Sit down and shut up: pulling mindfulness up by its Buddhist roots

A place to discuss casual topics amongst spiritual friends.
Post Reply
User avatar
Ben
Posts: 18438
Joined: Wed Dec 31, 2008 12:49 am
Location: kanamaluka

Sit down and shut up: pulling mindfulness up by its Buddhist roots

Post by Ben »

The modern emphasis on mindfulness and meditation is a fairly recent phenomenon. Historian Eric Braun notes that lay meditation did not begin in earnest until an early-twentieth-century anti-colonial movement among Theravada Buddhists in Burma. Before then, meditation teachings remained the province of monks and nuns. The monastic setting ensured that meditation practices took place in a community of aspirants abiding by a common code of conduct and observing a shared set of rituals. While deemed necessary for liberation, meditation practices like mindfulness were not sufficient. The accompanying rules and relationships were just as important
The entire article is worth your considered attention.
-- http://religiondispatches.org/sit-down- ... ist-roots/

Comments welcome but please read the article in its entirety first.
“No lists of things to be done. The day providential to itself. The hour. There is no later. This is later. All things of grace and beauty such that one holds them to one's heart have a common provenance in pain. Their birth in grief and ashes.”
- Cormac McCarthy, The Road

Learn this from the waters:
in mountain clefts and chasms,
loud gush the streamlets,
but great rivers flow silently.
- Sutta Nipata 3.725

Compassionate Hands Foundation (Buddhist aid in Myanmar) • Buddhist Global ReliefUNHCR

e: [email protected]..
User avatar
retrofuturist
Posts: 27848
Joined: Tue Dec 30, 2008 9:52 pm
Location: Melbourne, Australia
Contact:

Re: Sit down and shut up: pulling mindfulness up by its Buddhist roots

Post by retrofuturist »

Greetings,
Ben wrote:Comments welcome but please read the article in its entirety first.
It's a refreshing article in the sense that it acknowledges various viewpoints, rather than just hammering home the same tired old arguments against "corporate mindfulness" that are rooted in the contentious, divisive, and academically dubious frameworks of cultural appropriation and critical race theory. (Admittedly there is some of that in the article, but as I said, it does acknowledge various viewpoints...)

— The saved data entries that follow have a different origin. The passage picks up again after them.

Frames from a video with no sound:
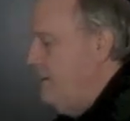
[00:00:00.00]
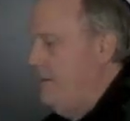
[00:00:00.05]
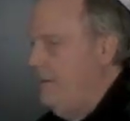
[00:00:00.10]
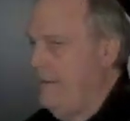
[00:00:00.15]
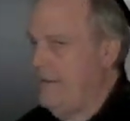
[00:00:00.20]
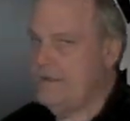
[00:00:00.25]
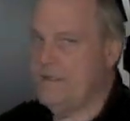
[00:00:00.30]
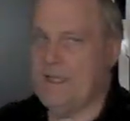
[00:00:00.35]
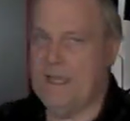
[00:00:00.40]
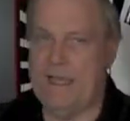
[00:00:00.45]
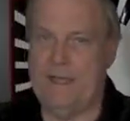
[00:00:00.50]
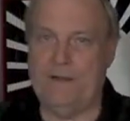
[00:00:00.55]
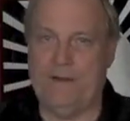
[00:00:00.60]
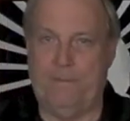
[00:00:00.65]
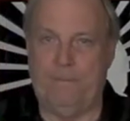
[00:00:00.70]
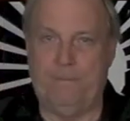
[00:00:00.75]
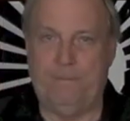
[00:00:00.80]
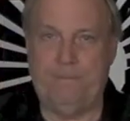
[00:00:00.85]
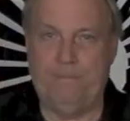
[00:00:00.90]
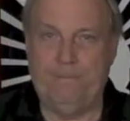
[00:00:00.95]
this item.
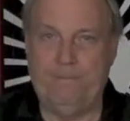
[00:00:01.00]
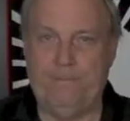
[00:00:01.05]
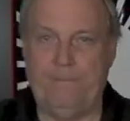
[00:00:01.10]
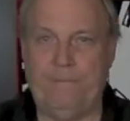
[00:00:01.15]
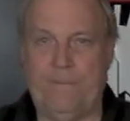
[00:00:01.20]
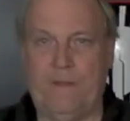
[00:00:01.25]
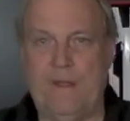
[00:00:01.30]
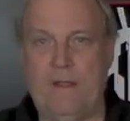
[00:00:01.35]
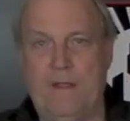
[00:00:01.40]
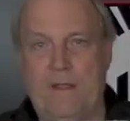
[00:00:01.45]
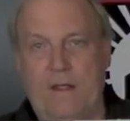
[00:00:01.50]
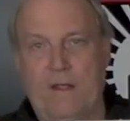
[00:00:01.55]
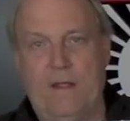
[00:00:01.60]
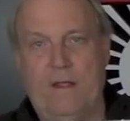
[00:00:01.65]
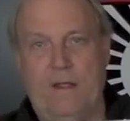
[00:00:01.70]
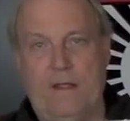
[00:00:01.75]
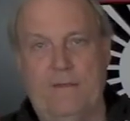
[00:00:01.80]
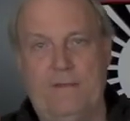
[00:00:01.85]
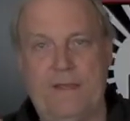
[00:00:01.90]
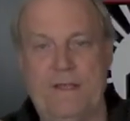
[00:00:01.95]

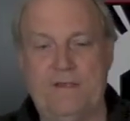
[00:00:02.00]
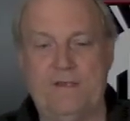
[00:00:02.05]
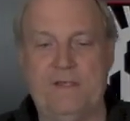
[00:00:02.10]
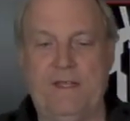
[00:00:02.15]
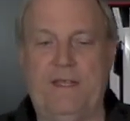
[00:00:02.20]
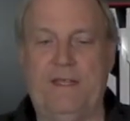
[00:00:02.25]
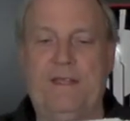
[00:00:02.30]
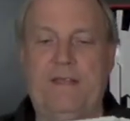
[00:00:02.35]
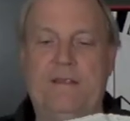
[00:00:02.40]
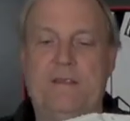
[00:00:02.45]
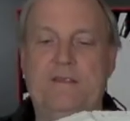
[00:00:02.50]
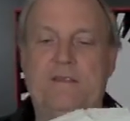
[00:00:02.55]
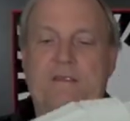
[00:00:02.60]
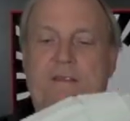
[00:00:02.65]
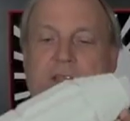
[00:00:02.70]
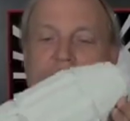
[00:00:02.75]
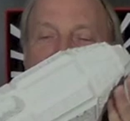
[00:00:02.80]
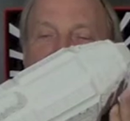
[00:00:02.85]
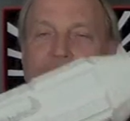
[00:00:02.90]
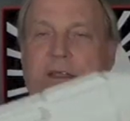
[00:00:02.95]
This is
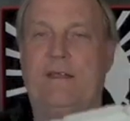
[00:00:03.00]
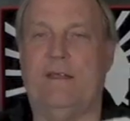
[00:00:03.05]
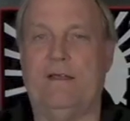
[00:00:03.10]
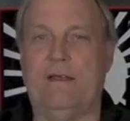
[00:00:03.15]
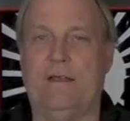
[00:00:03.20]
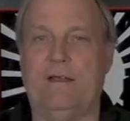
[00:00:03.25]
the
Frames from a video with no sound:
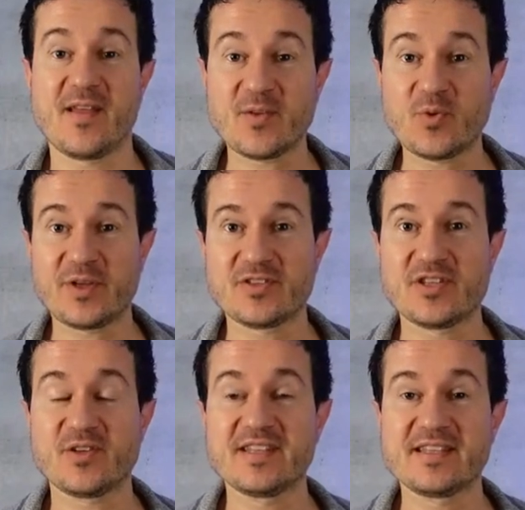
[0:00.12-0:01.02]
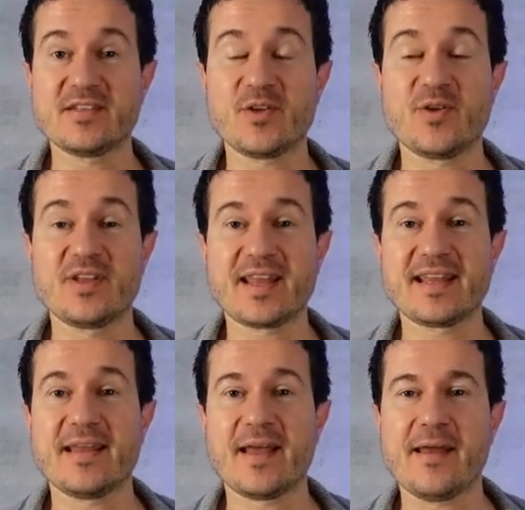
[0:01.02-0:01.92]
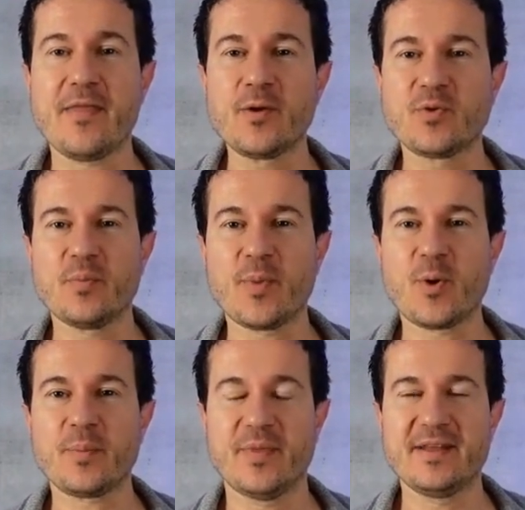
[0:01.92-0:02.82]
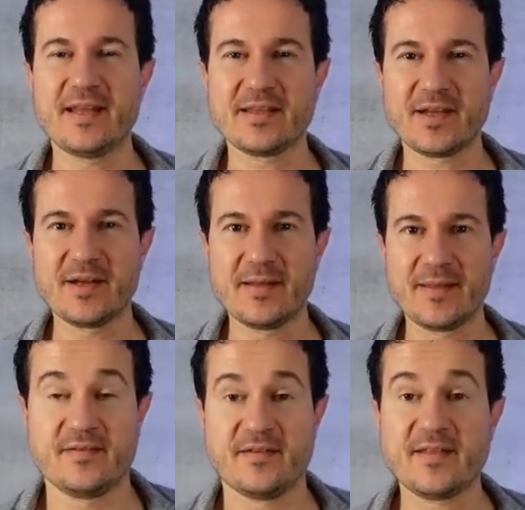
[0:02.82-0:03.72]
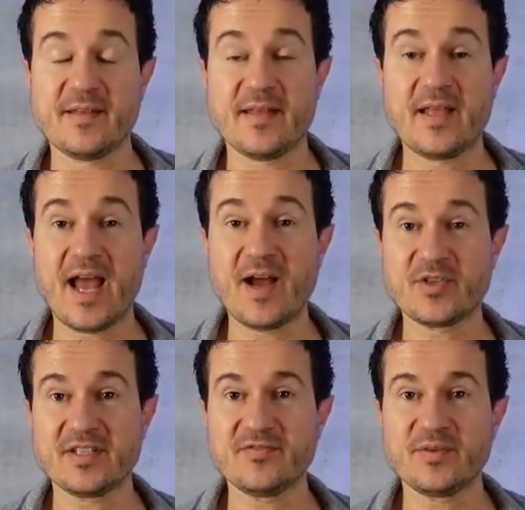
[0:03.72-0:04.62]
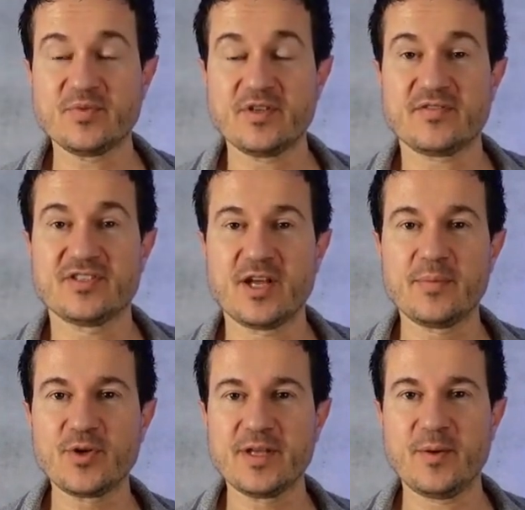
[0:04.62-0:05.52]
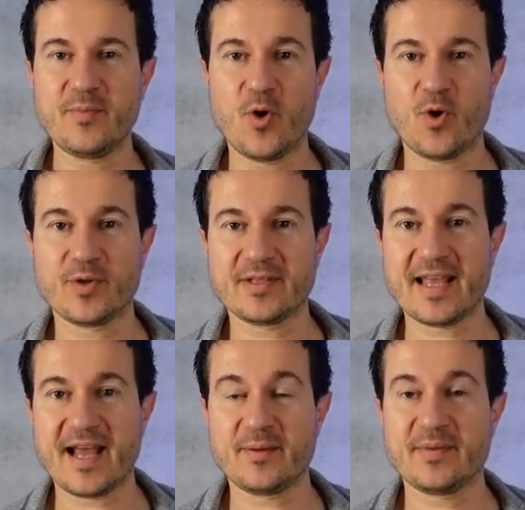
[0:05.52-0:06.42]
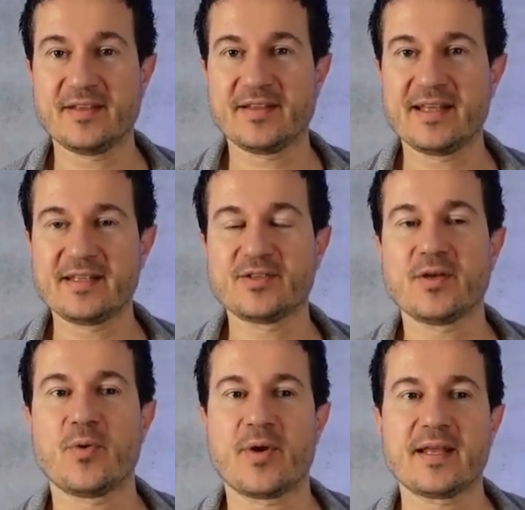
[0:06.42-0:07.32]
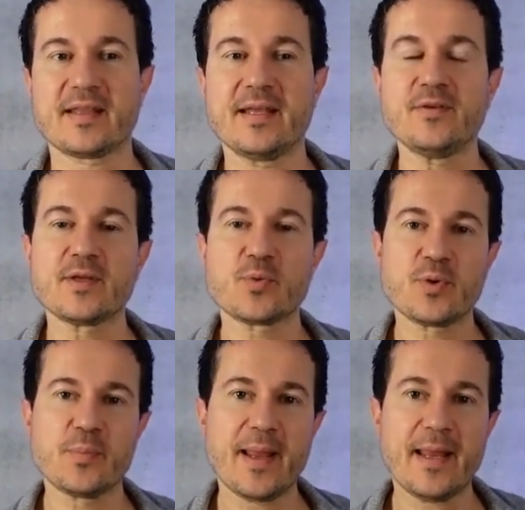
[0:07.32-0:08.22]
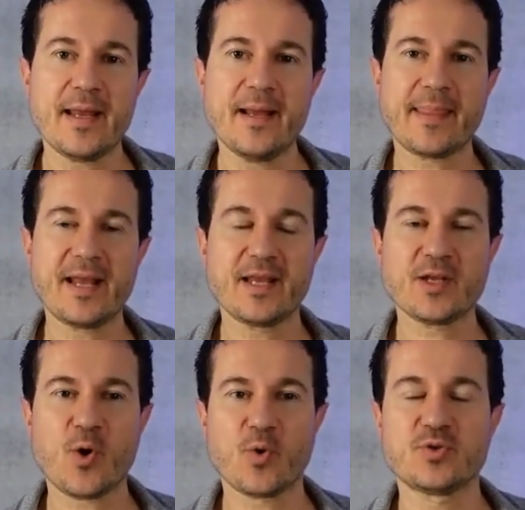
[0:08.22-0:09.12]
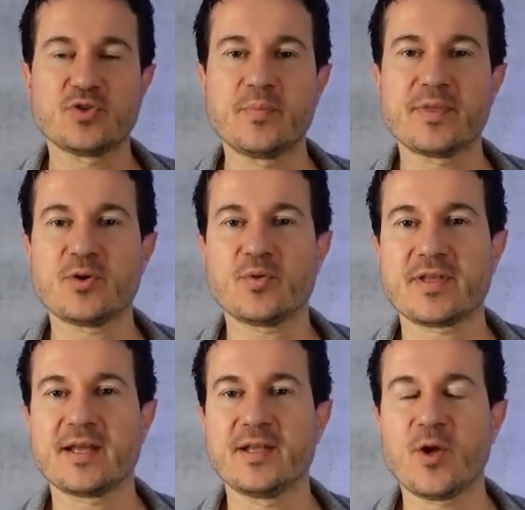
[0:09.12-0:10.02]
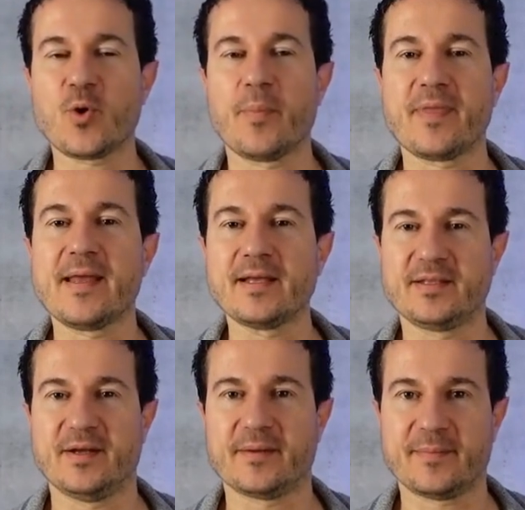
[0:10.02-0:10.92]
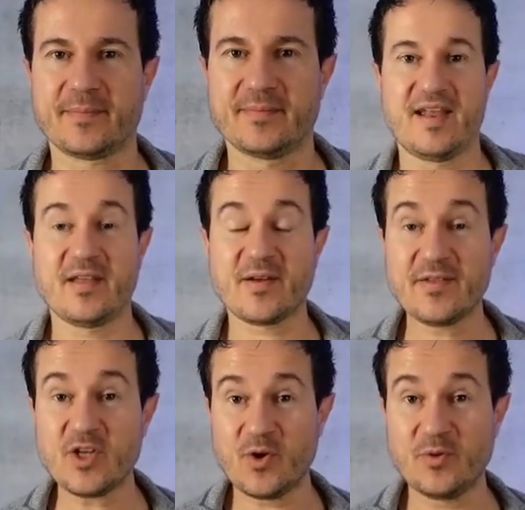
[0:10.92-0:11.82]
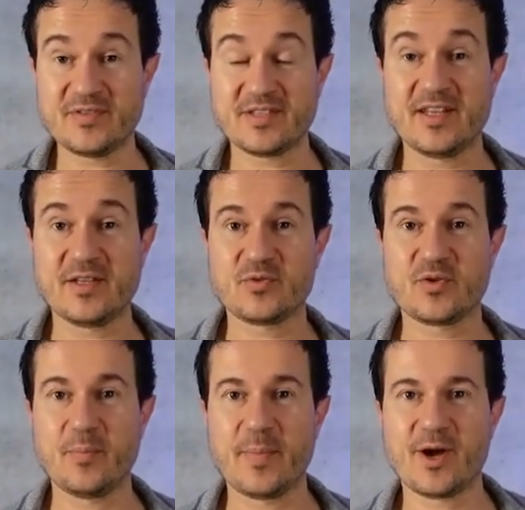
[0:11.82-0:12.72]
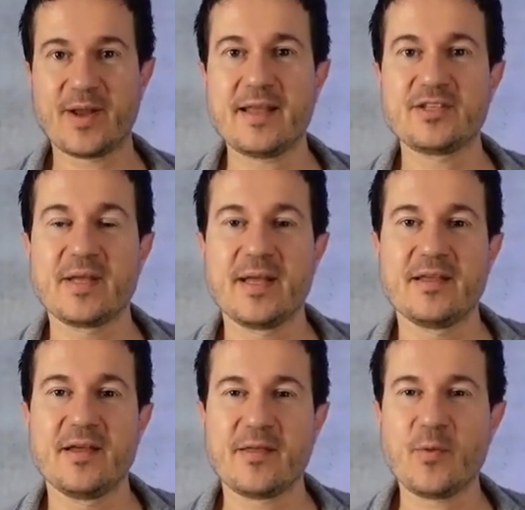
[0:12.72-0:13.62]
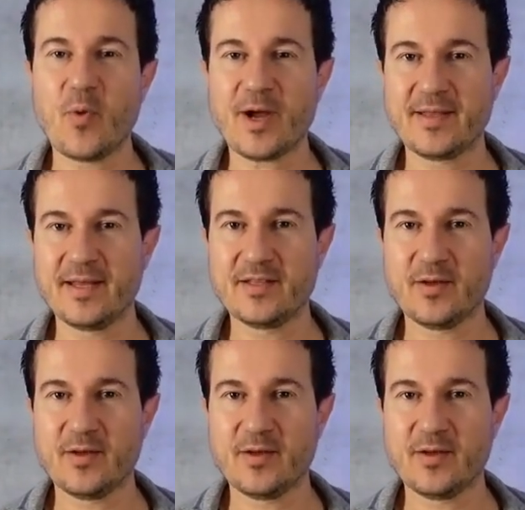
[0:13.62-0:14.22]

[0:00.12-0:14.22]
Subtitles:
What do you need to create a living room home theater? I will give a brief summary of all the elements needed to create a living room that can also be used as a home theater. The home theater room par excellence is the one that is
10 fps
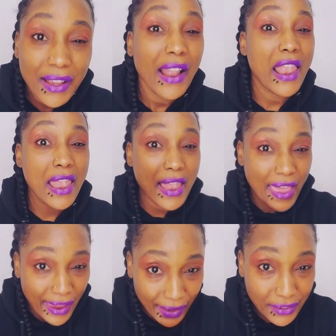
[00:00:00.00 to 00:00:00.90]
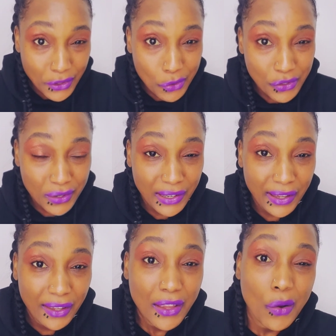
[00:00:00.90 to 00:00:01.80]
late,
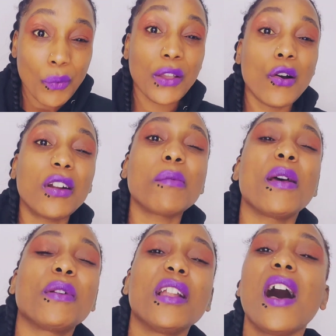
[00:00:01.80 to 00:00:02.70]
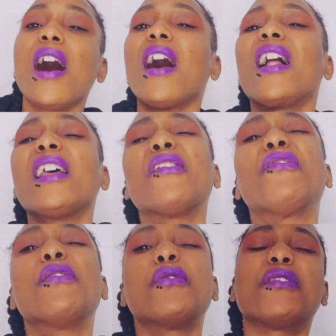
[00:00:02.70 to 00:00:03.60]
usually, we go to bed with all that
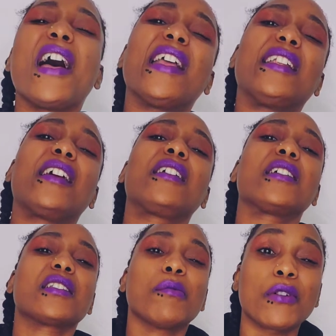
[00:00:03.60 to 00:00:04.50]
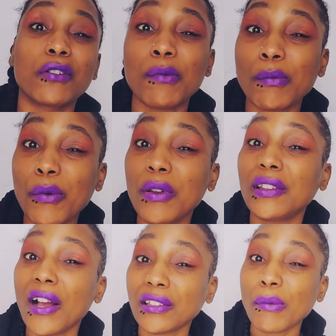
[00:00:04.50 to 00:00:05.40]
food right here in our stomach. Remember we
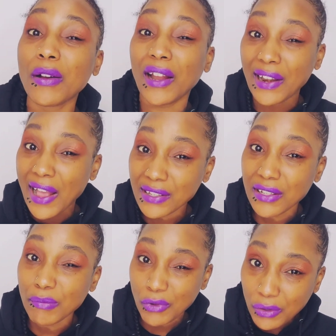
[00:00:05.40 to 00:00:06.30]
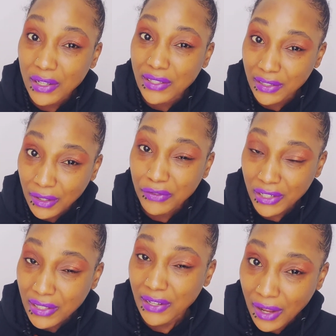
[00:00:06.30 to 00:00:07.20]
talked about that acid mucus stuff
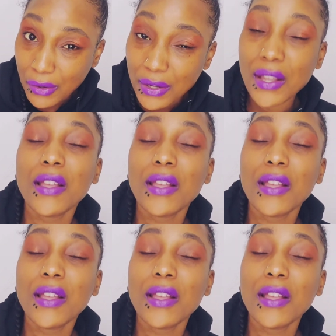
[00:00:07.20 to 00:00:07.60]
just now?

To that end, it avoids the hypocrisy and double standards of many of the published articles which discuss such matters. For example, it has the integrity to note that...
Loncke and other mindfulness critics belong to an engaged Buddhist movement that itself is open to criticism for the appropriation of Buddhism, hitching the tradition to a progressive political agenda. “There’s nothing necessarily inherent in the Buddhist tradition that would lend itself to leftist politics,” said McMahan. “I’m sympathetic to engaged Buddhism,” he added. “But that’s more about me and my politics than it is about Buddhism.” The Buddha wasn’t mindfully coding apps—but he wasn’t scrawling lefty placards, either.

...

Engaged Buddhists, meanwhile, tend to link broad Buddhist notions like nonviolence (ahimsa) or generosity (dana) to contemporary political issues. Ikeda warned against such “cherry-picking through Buddhist sources” or “finding nuggets of things and saying ‘aha, this supports my point.’” She contrasted this approach with a “logical and thoughtful evolution” of the religion, which she says engaged Buddhism can provide.
Such transparency, nuance and honesty is rare in such pieces, as it's typically these so-called Engaged Buddhists who appear to be the most heavily invested in influencing and controlling the narrative on how other people choose to understand and practice mindfulness (as if such private matters of spiritual autonomy are matters of public concern).
Perhaps the corrective for appropriation, in either case, is proper citation. That’s what Ikeda, the East Bay Meditation Center teacher, wants, demanding of Western Buddhists “not only awareness” of source cultures “but attribution and acknowledgment.”
... and this, appears to be a sensible middle way to me. Citation and acknowledgement enables people to be better informed about the origin of certain practices, and be empowered to make more informed choices - all without recourse to the unwholesomeness of heavy-handed cultural authoritarianism, division, or incessant complaining.

Metta,
Paul. :)
"Whatever is true, whatever is noble, whatever is right, whatever is pure, whatever is lovely, whatever is admirable—if anything is excellent or praiseworthy—think about such things."